[Records from a data source]
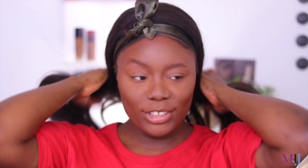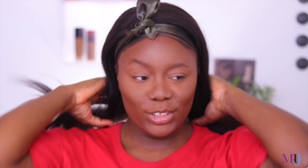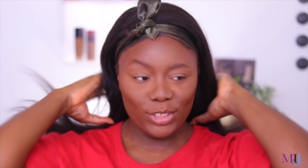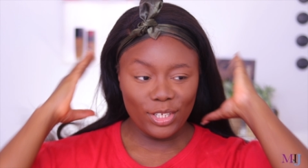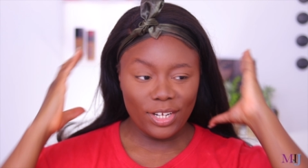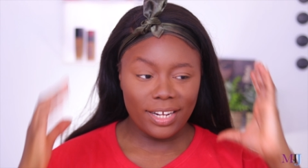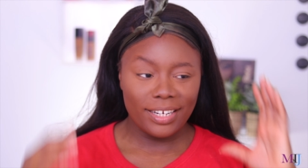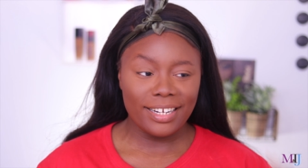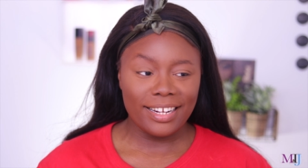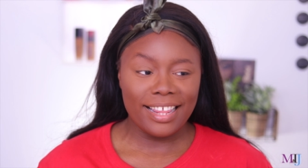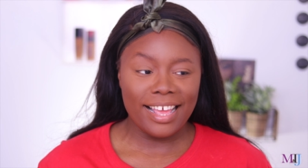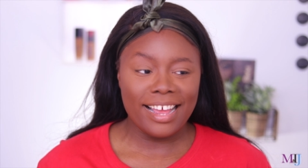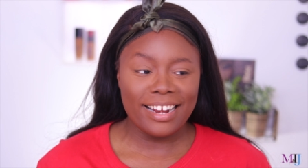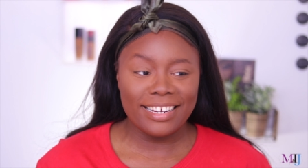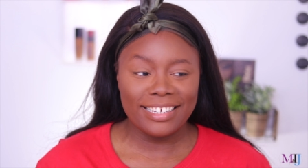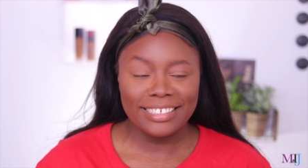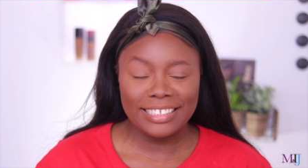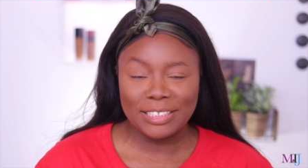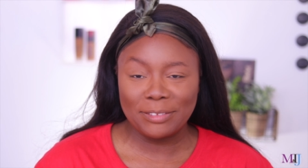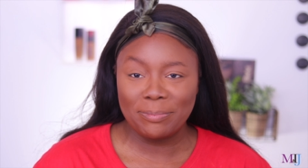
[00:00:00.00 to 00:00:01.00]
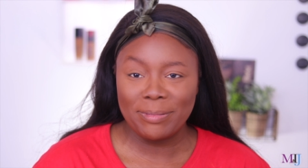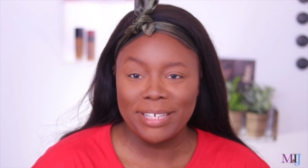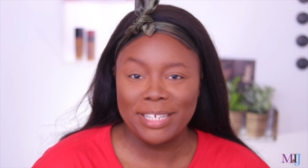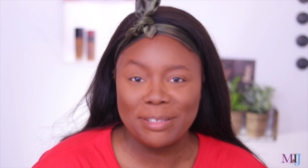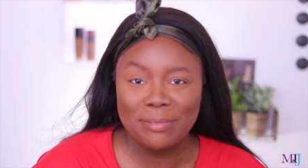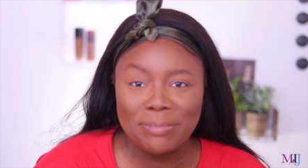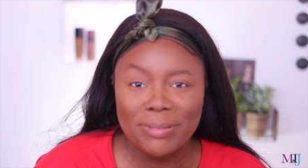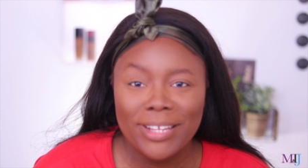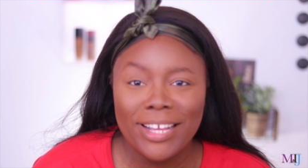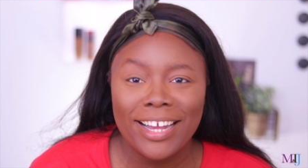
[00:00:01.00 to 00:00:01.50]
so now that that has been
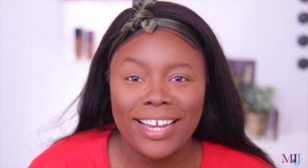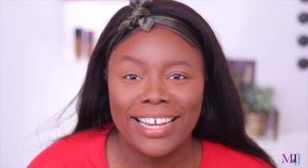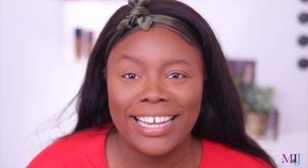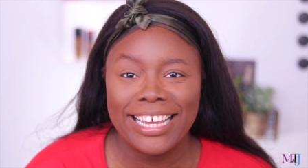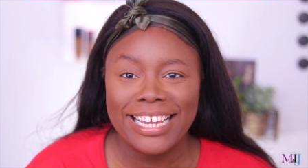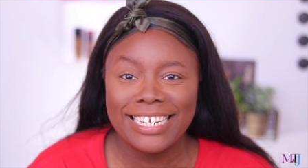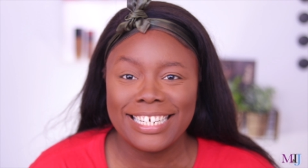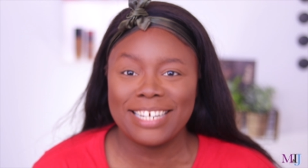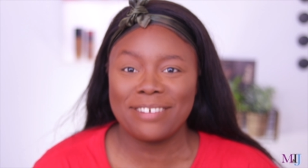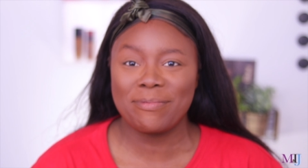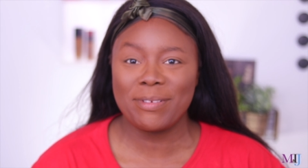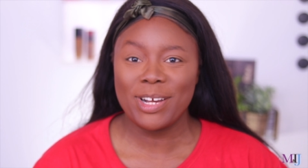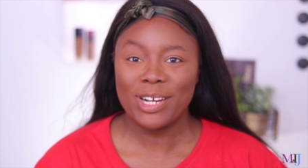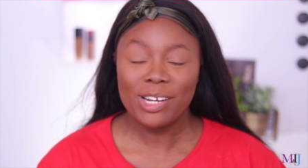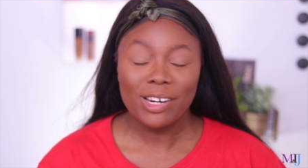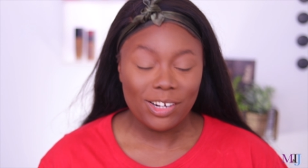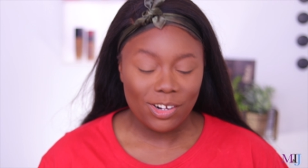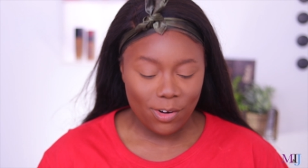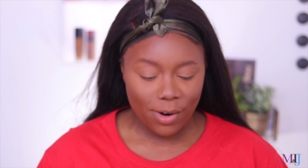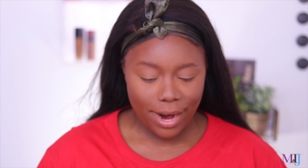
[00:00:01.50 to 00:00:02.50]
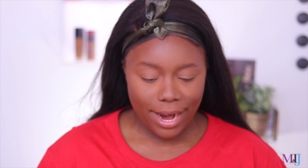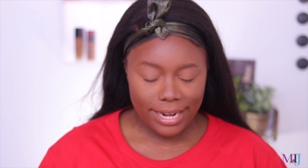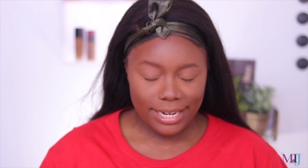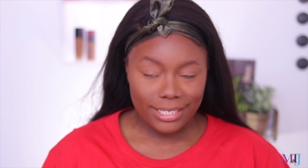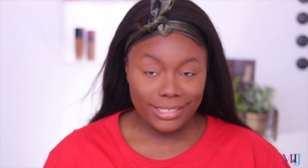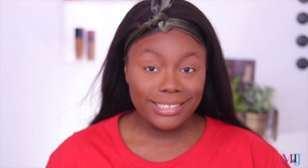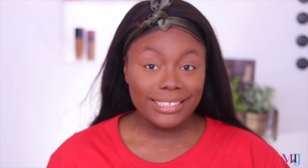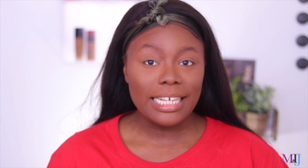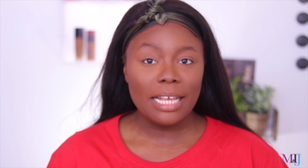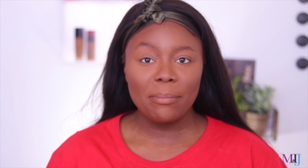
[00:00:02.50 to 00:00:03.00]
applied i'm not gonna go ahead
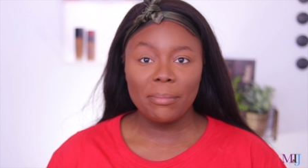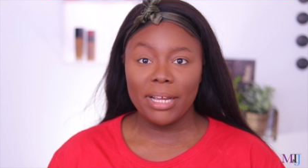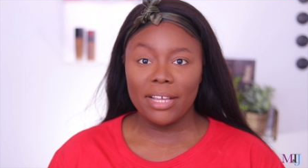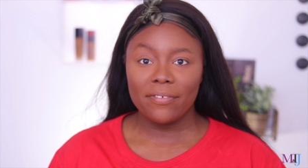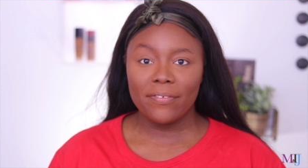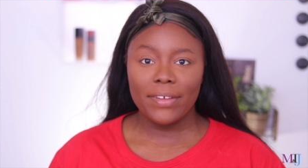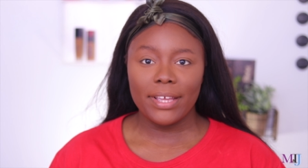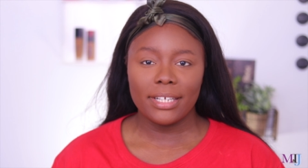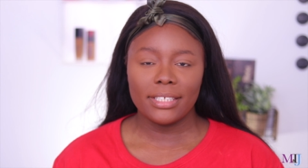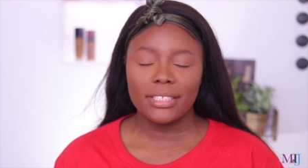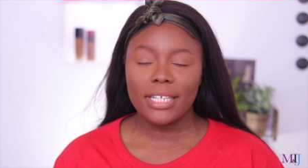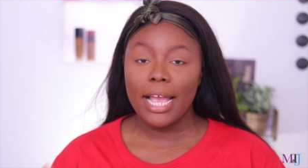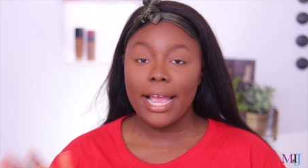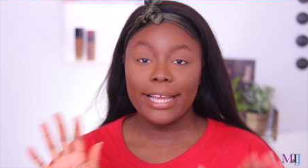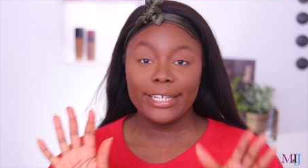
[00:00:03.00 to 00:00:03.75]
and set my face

**TASK STATEMENT:**
Go through the data and return every word of it verbatim, leaving out the pictures.

**WRITTEN SOLUTION:**
[00:00:00.00 to 00:00:01.00]
[00:00:01.00 to 00:00:01.50]
so now that that has been
[00:00:01.50 to 00:00:02.50]
[00:00:02.50 to 00:00:03.00]
applied i'm not gonna go ahead
[00:00:03.00 to 00:00:03.75]
and set my face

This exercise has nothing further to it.